Lin comfortably takes the top spot here as his tally of five golds and two silvers is easily the most for a singles player at the tournament. He medalled at every edition between 2005 and 2013, barring 2010, and completed a hat-trick of titles by winning in 2006, 2007 and 2009. He won again in 2011 and 2013 and was deprived of a chance to complete a second hat-trick in 2014, when he was not given a wild card to enter the tournament.
Chen is a distant second here, with two golds in successive years in 2014 and 2015. He also won bronze in 2017 and 2018.
While both Hidayat and Lee have four medals each at the Worlds, Hidayat pips Lee by virtue of having won gold in 2005, apart from winning one silver and two bronzes.
Lee won silver in 2011, 2013 and 2015, besides winning a bronze in 2005. He lost in the final to Lin in 2011 and 2013 and Chen in 2015. He also won silver in 2014 but was stripped of it for a doping violation.
All England Open
The All England Open is the oldest badminton tournament and also the most prestigious outside of the Olympics and the Worlds.
Lin is a clear winner here, too -- his six singles titles are the most in the Open era. He reached the final every year from 2004 to 2009 and also had four runner-up finishes overall in addition to his six titles. In fact, his 10 final appearances are the joint-most at the tournament and the most in the Open era.
Lee comes next with four titles (2010, '11, '14, '17) and three runner-up finishes. He made the final six years in a row (2009-2014).
Chen has three final appearances at the tournament, winning the title in 2013 and 2015, and losing in 2014 to Lee.
Hidayat never won the tournament but finished second best on two occasions, losing to Peter Gade and Xia Xuangze in 1999 and 2000, respectively.
Lee is way ahead of everyone else here, with 46 titles -- more than those won by Lin, Chen and Hidayat put together -- and 20 runner-up finishes.
Lin comes next with 21 titles and 10 runner-up finishes, though he deliberately played fewer tournaments at his peak.
Chen is a close third with 20 titles and 12 runner-up finishes. Of his 12 runner-up finishes, he lost five finals to Lee, and four to Lin.
Hidayat is a distant fourth, with just one title and nine runner-up finishes. Lee, in particular, proved to be his nemesis, beating Hidayat in all five Superseries finals the pair played.
Head to head
If we just look at the head-to-head between these four players, it is Lin again who comes out on top as he has extremely lopsided records against Lee (28-12) and Hidayat (13-4). While he has a losing H2H vs. Chen (9-10), he did win eight of their first 13 matches before his form tapered off over the last three years.

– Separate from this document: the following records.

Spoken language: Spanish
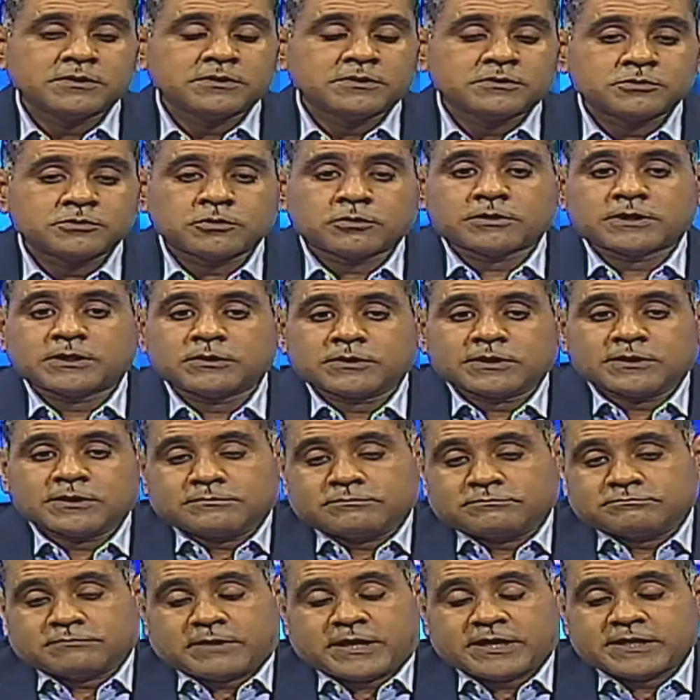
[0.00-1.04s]
yo creo que
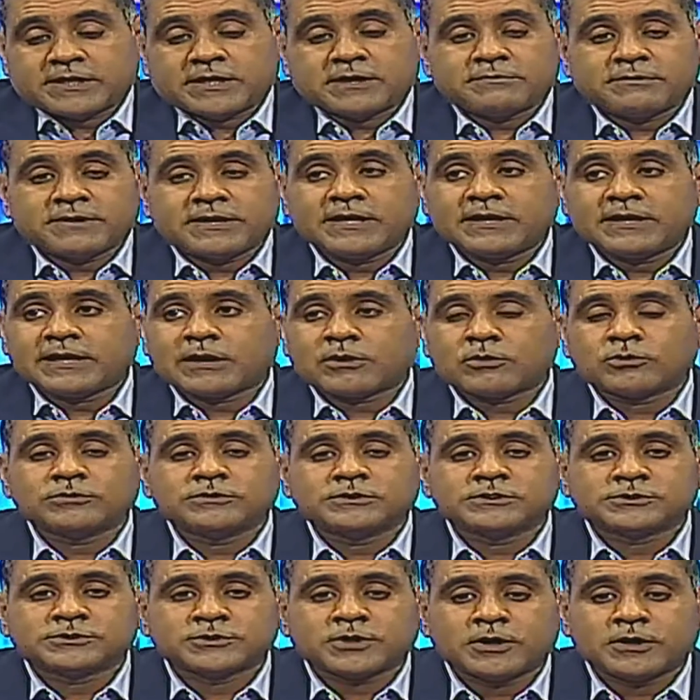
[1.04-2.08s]
hay que ver las
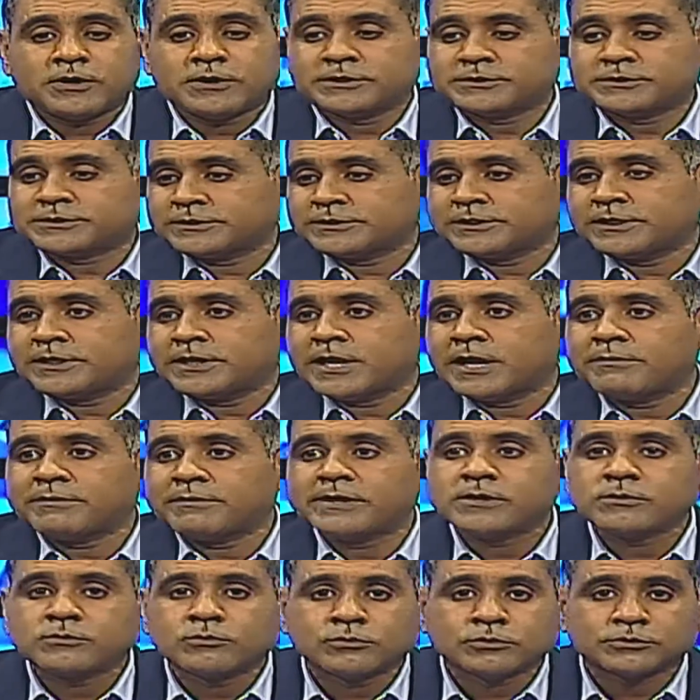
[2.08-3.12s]
condiciones, si tenía
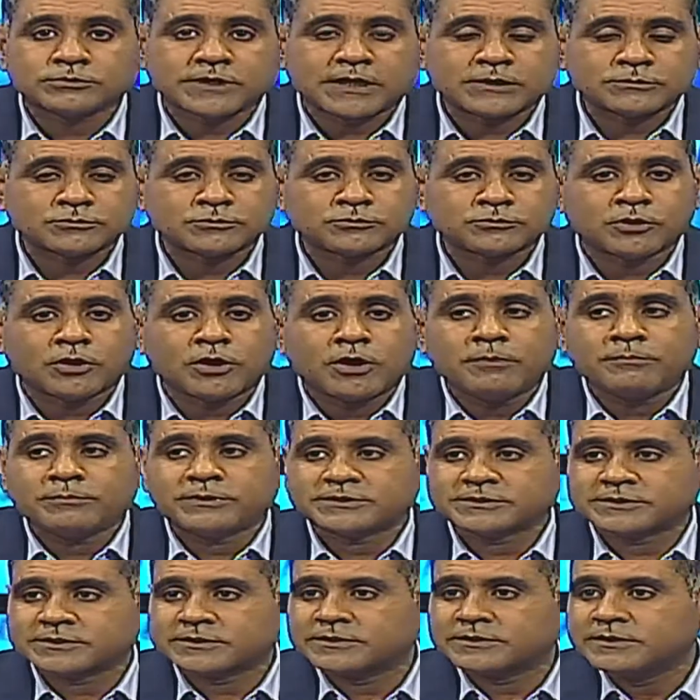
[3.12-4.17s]
vehículos a su nombre,
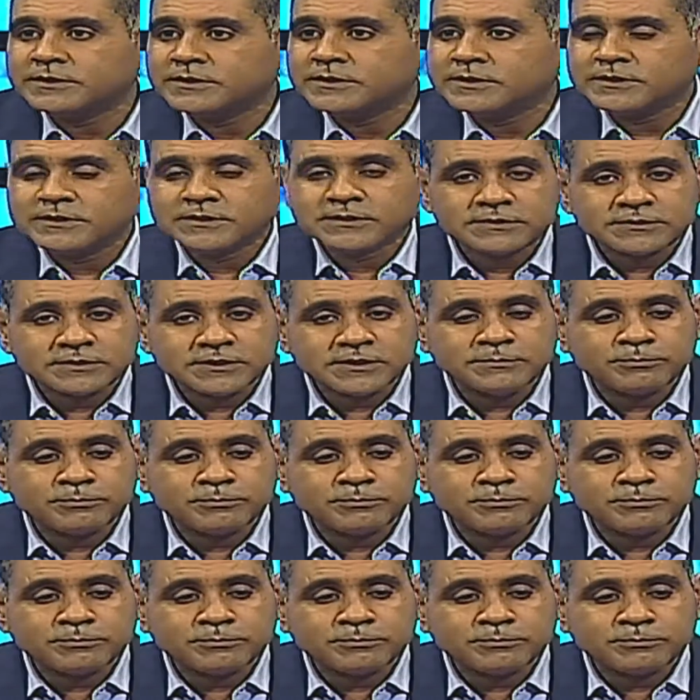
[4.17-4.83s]
si,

It is Chen again who follows Lin as he leads the H2H against Lin and Hidayat (4-2). Even though he trails 13-15 against Lee, he leads 9-7 in finals.
Lee edges out Hidayat for third place as he leads their H2H 15-8.
Career win-loss record
Lee has the best career win-loss record (713-135). With a win-loss record of 666-132, Lin is next, followed by Chen (441-114) and Hidayat (413-138).
Lee tops the two parameters that Lin doesn't and leads the head-to-head against Chen. However, he has never won gold at the two biggest tournaments -- the Olympics and the Worlds. He leads the H2H against Chen but has lost to him the final of the Olympics as well as the Worlds. With Chen still being active and only 31, he has plenty of opportunities to add more titles to his CV.
Lin tops four of the six parameters, and is second best in the other two. So going purely by numbers, Lin Dan is the best men's singles player of this century.